Data listing Block Start
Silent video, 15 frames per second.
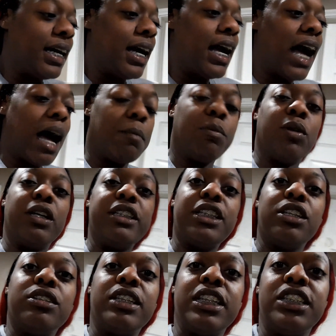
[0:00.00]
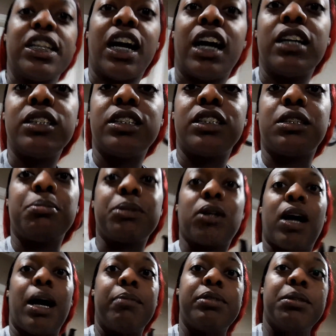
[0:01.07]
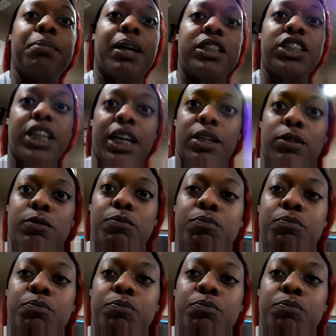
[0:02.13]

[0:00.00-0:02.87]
I more so need y'all to subscribe to my channel.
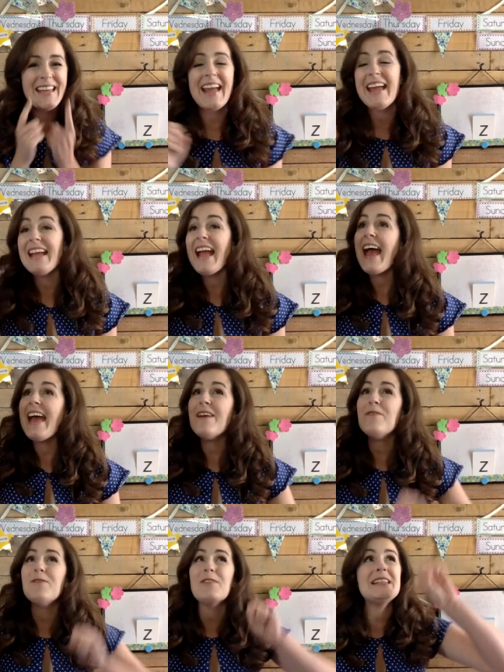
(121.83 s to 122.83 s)
day,
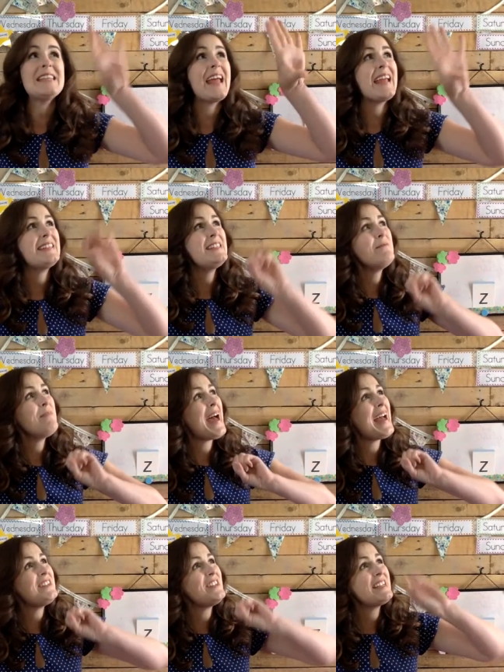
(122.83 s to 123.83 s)
every day's a
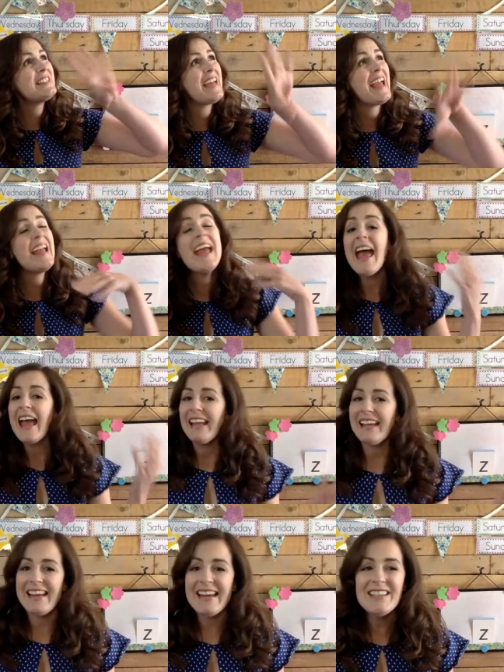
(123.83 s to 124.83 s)
magic day.
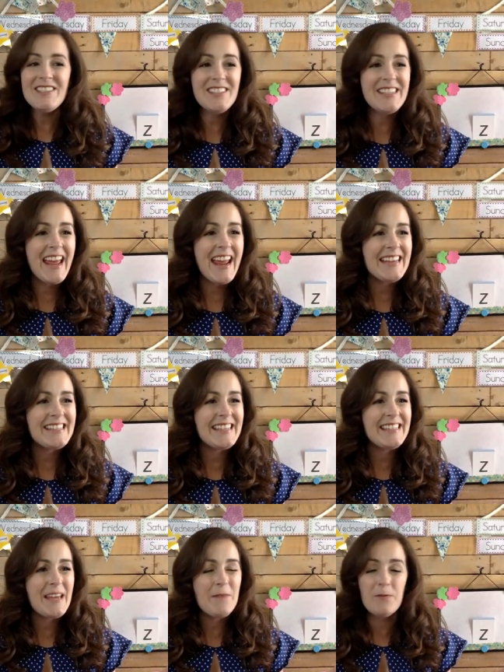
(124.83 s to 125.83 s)
Each day's a
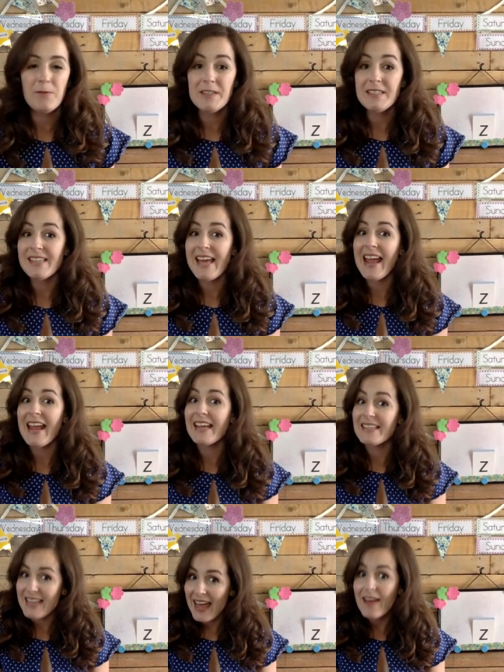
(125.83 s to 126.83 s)
different day,
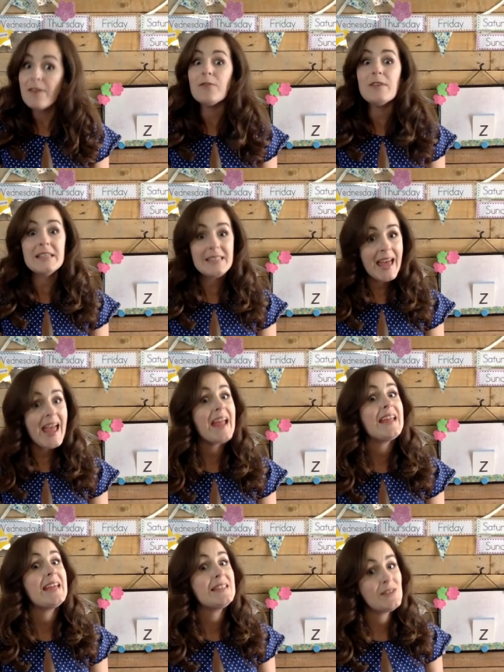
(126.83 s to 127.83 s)
and every
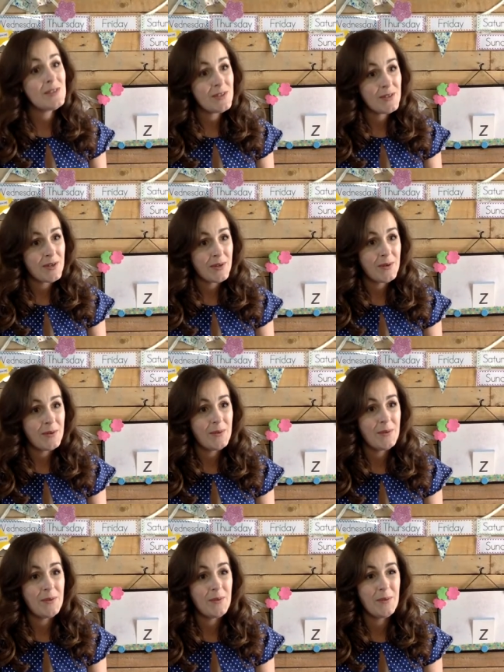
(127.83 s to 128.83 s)
day is
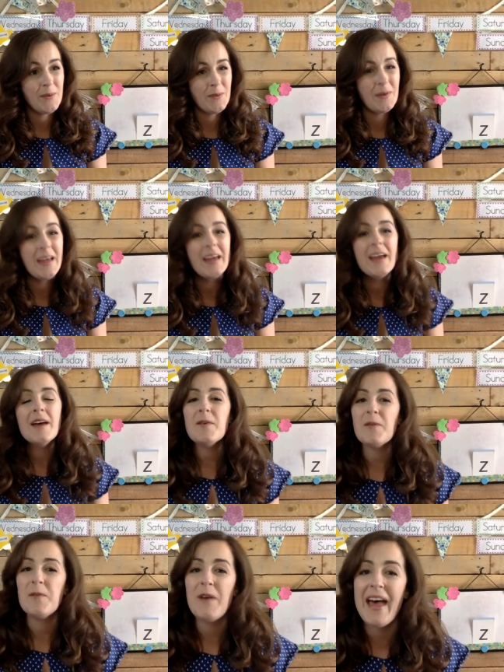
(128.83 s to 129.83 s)
new.
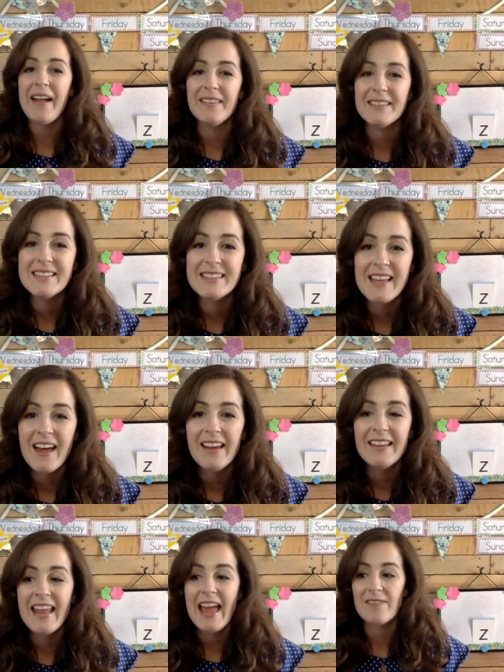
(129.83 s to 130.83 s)
Well
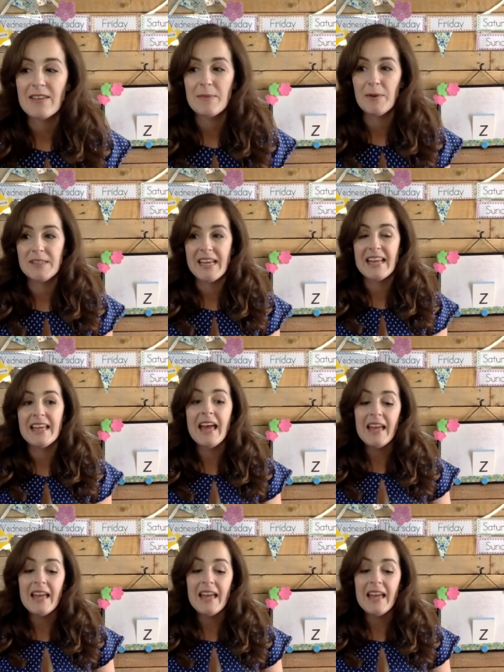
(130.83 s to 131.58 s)
done, everybody.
Data listing Block End
- Goal of the exercise -
The copy must include every record exactly and none of the pictures.

- Result below -
Silent video, 15 frames per second.
[0:00.00]
[0:01.07]
[0:02.13]

[0:00.00-0:02.87]
I more so need y'all to subscribe to my channel.
(121.83 s to 122.83 s)
day,
(122.83 s to 123.83 s)
every day's a
(123.83 s to 124.83 s)
magic day.
(124.83 s to 125.83 s)
Each day's a
(125.83 s to 126.83 s)
different day,
(126.83 s to 127.83 s)
and every
(127.83 s to 128.83 s)
day is
(128.83 s to 129.83 s)
new.
(129.83 s to 130.83 s)
Well
(130.83 s to 131.58 s)
done, everybody.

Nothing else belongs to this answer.